__PROBLEM STATEMENT__
Print the data below verbatim, minus images.
+ + + + + + +
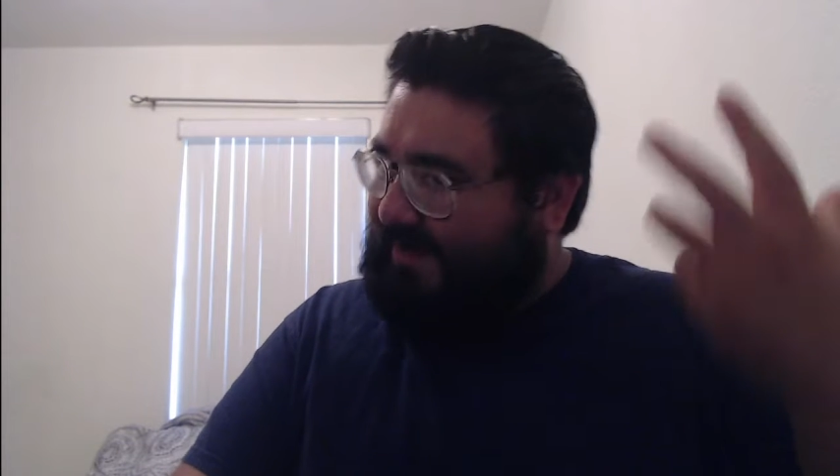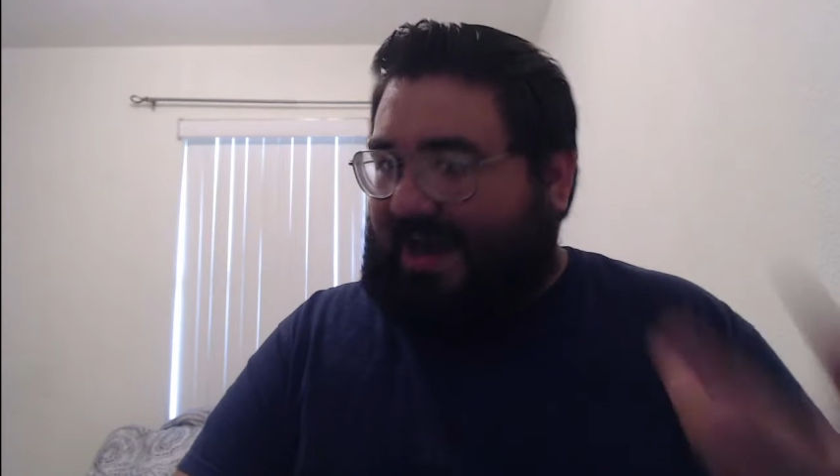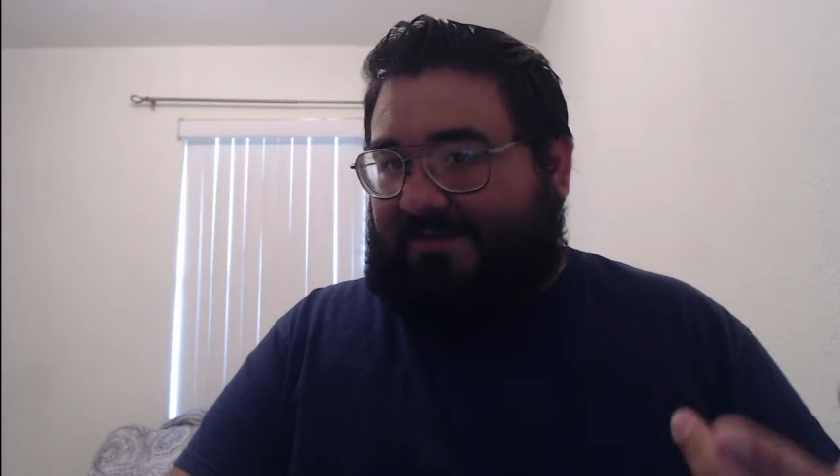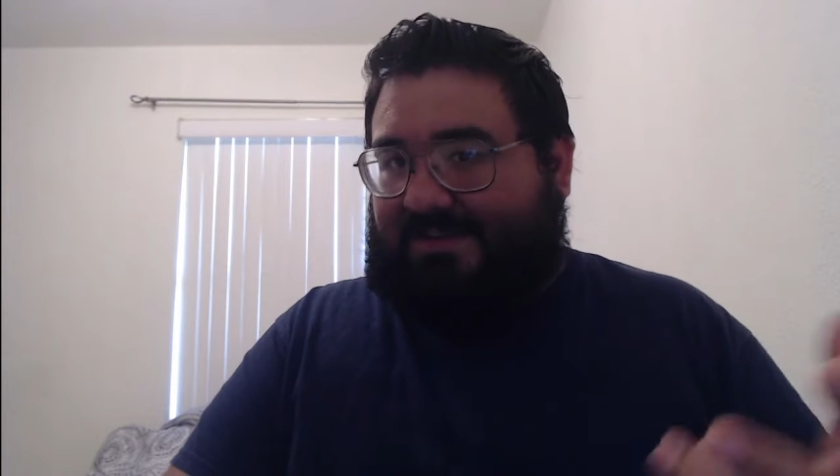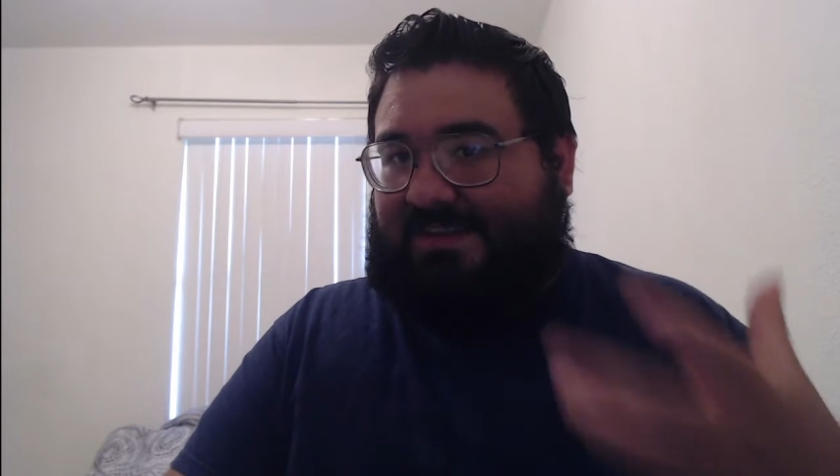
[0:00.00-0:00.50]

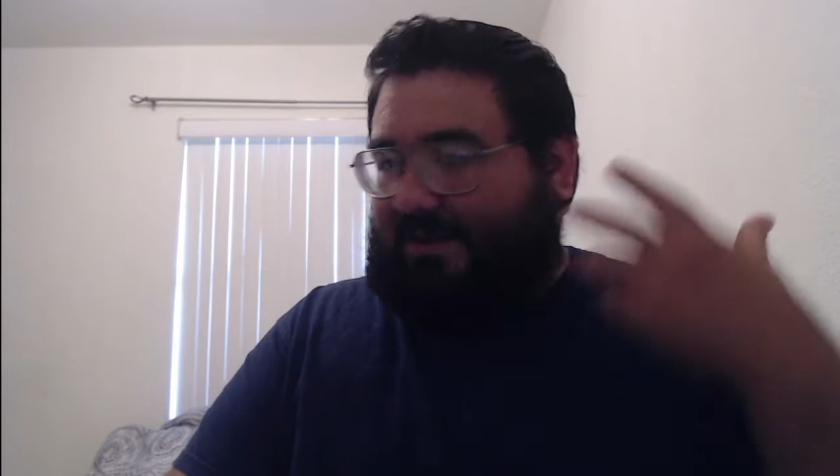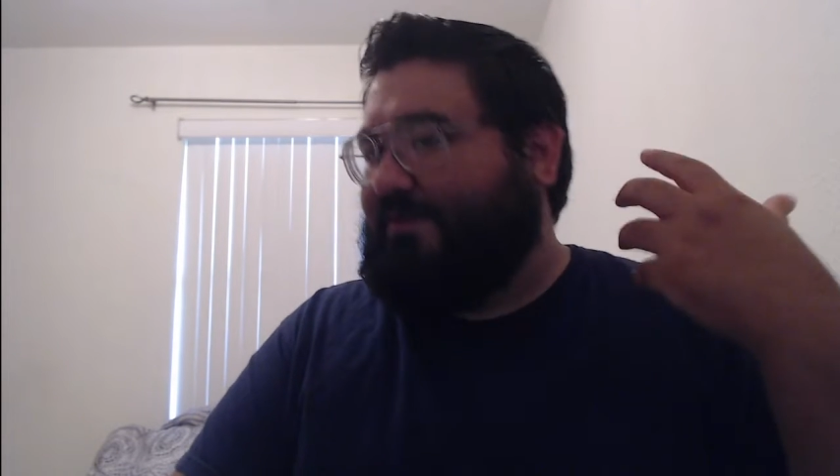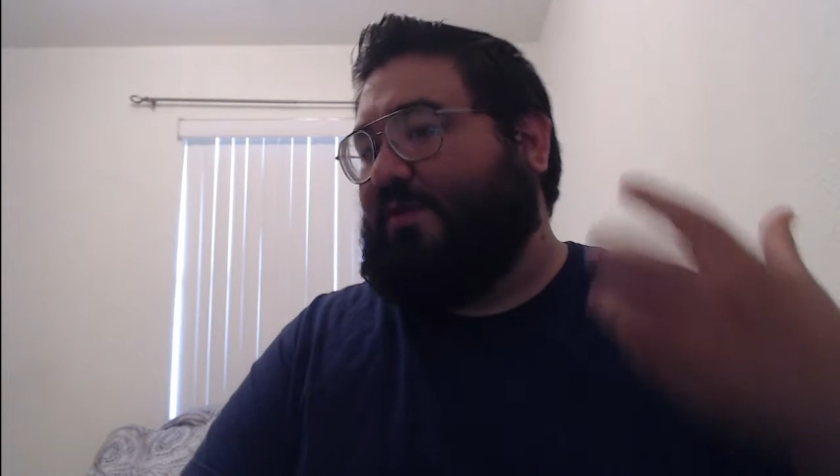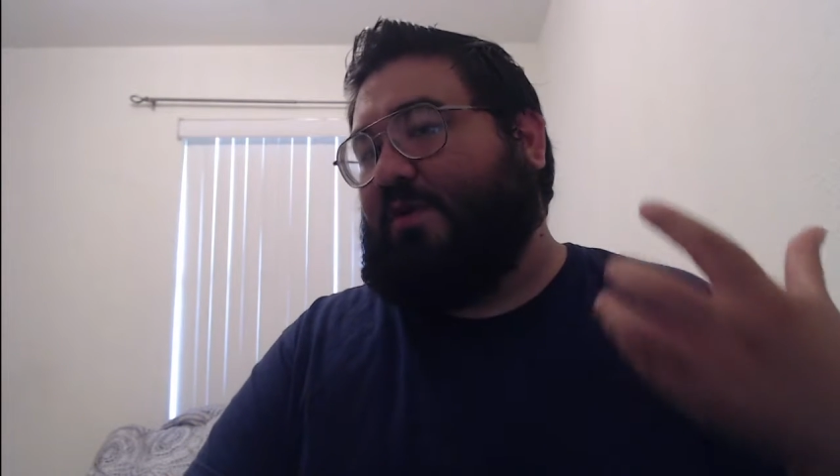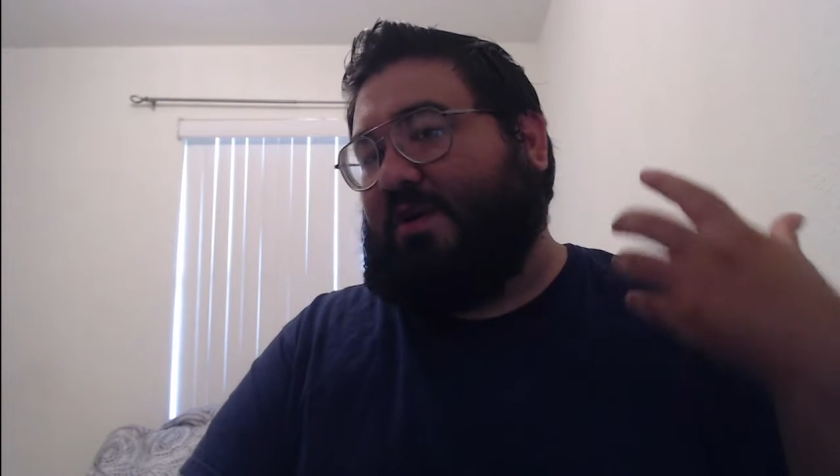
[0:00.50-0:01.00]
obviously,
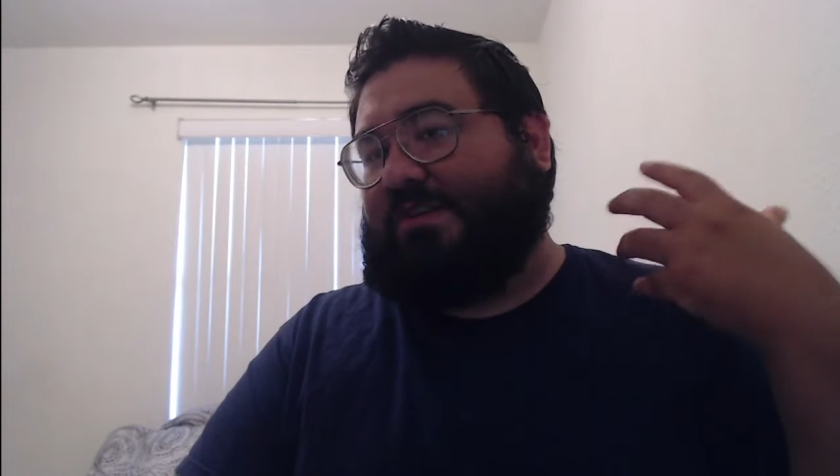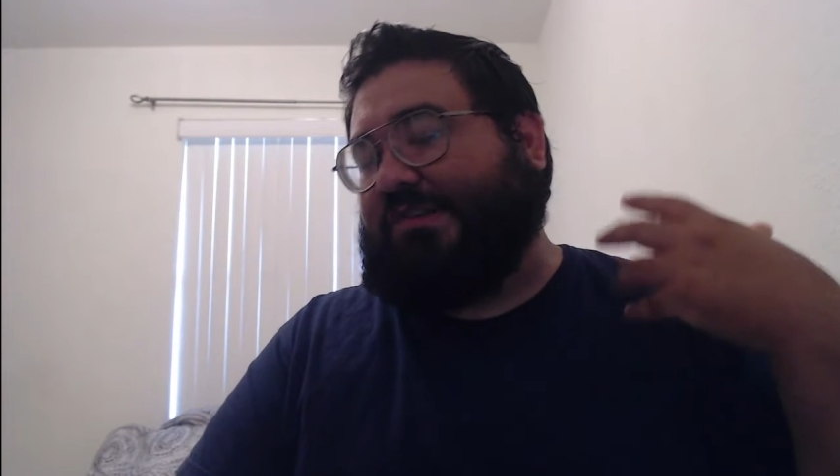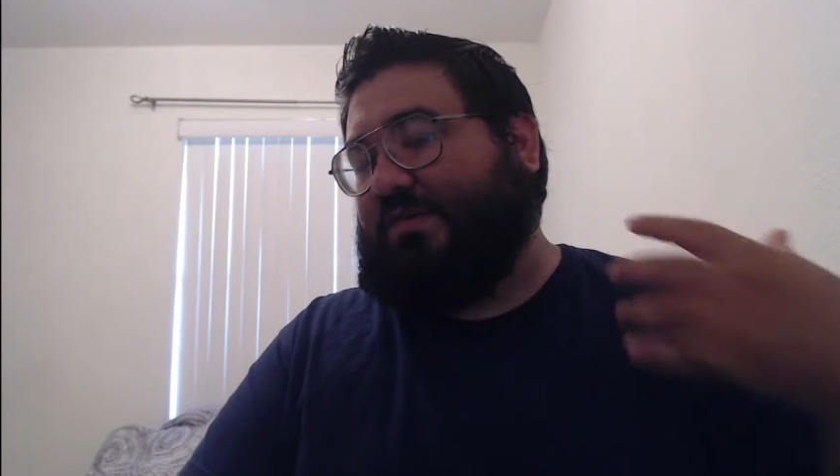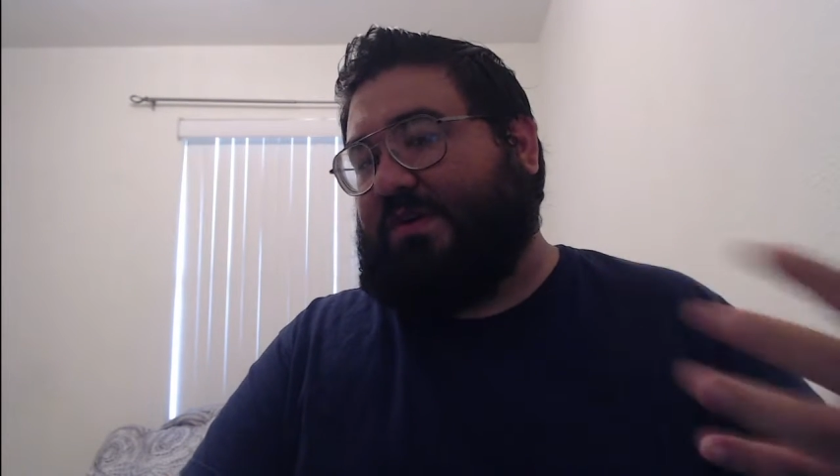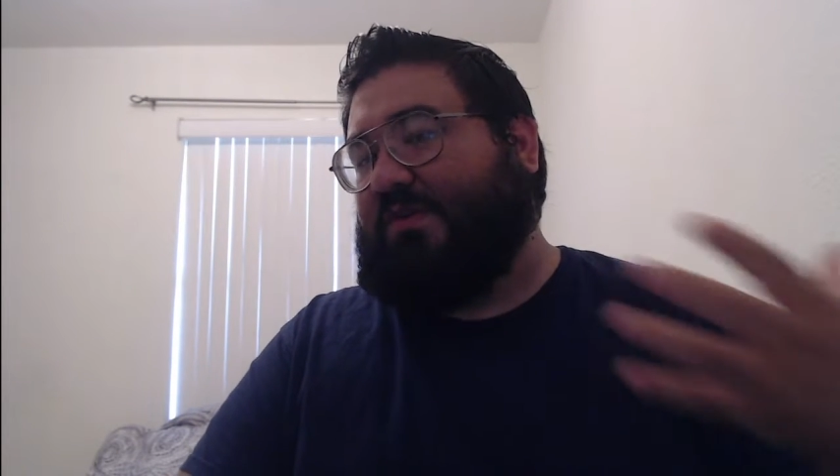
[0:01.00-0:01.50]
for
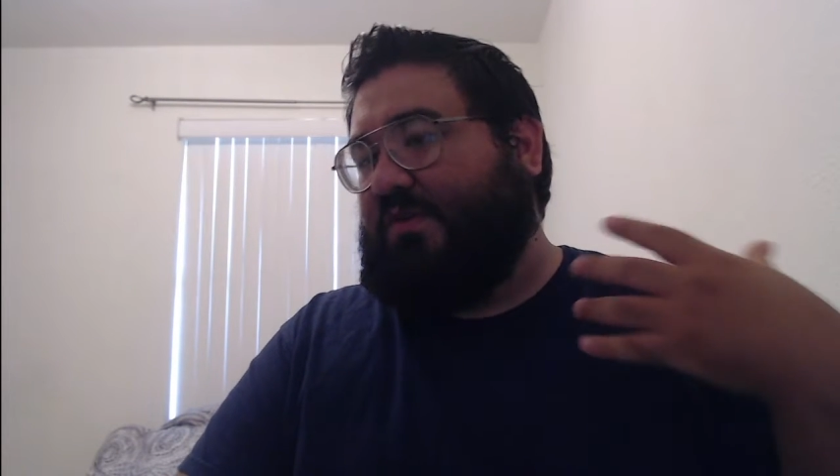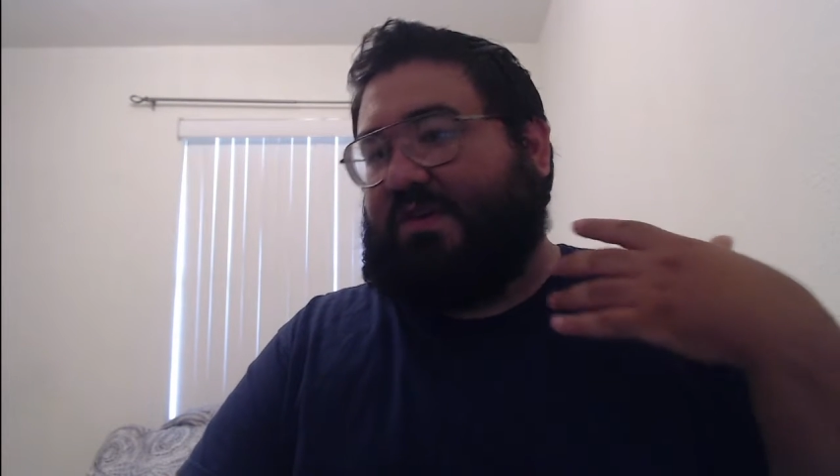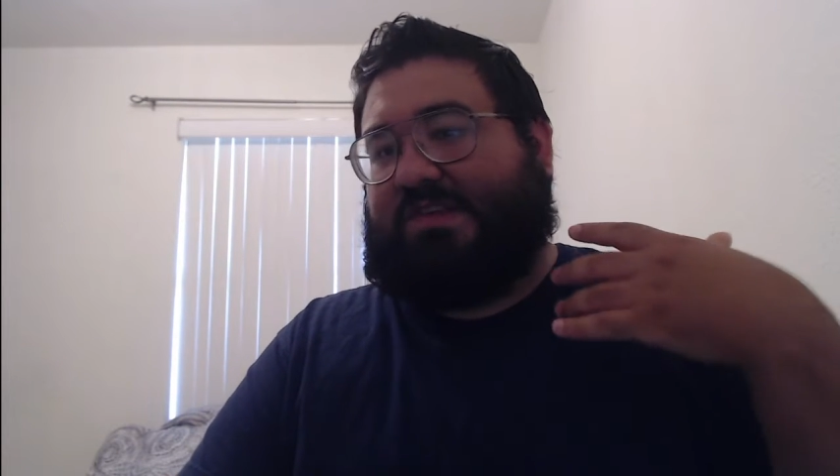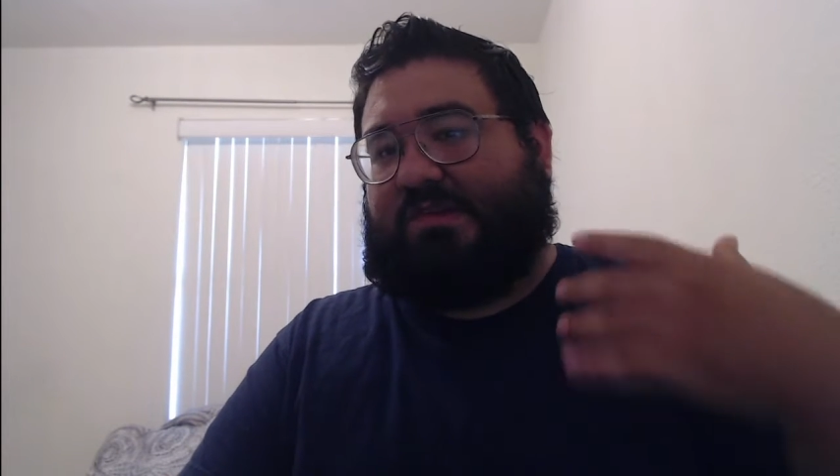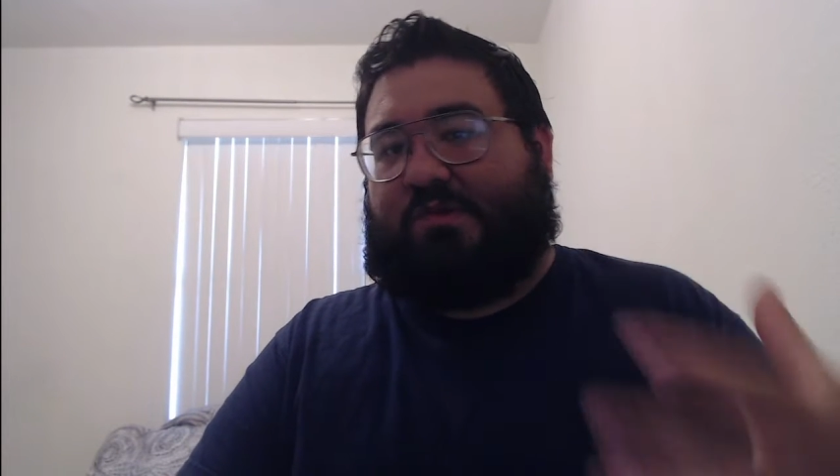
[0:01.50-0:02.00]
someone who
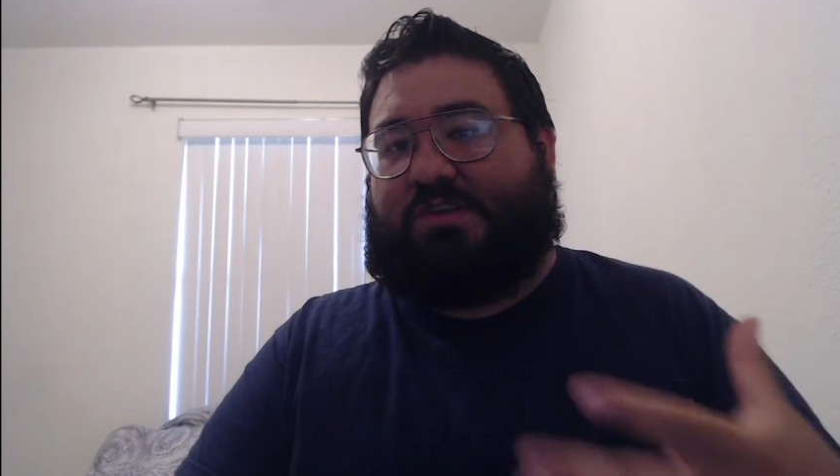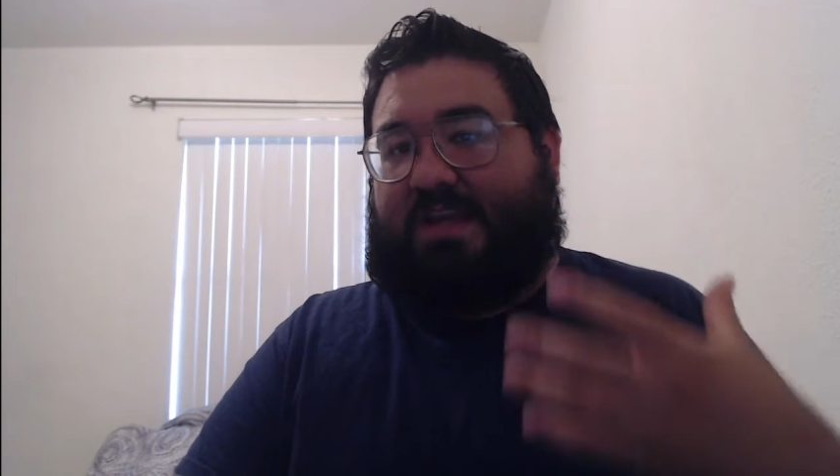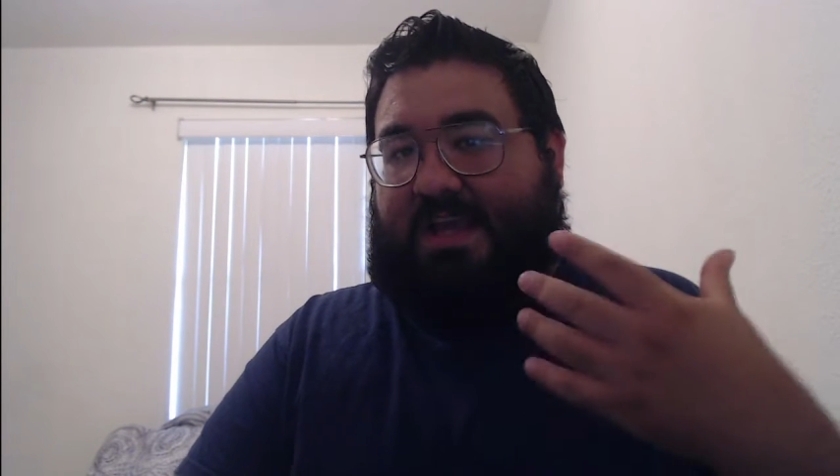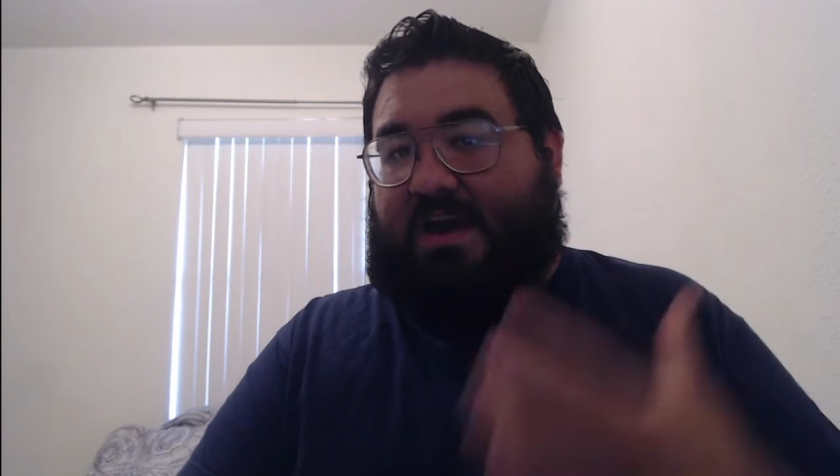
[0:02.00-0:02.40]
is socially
+ + + + + + +
__TASK ANSWER__
[0:00.00-0:00.50]

[0:00.50-0:01.00]
obviously,
[0:01.00-0:01.50]
for
[0:01.50-0:02.00]
someone who
[0:02.00-0:02.40]
is socially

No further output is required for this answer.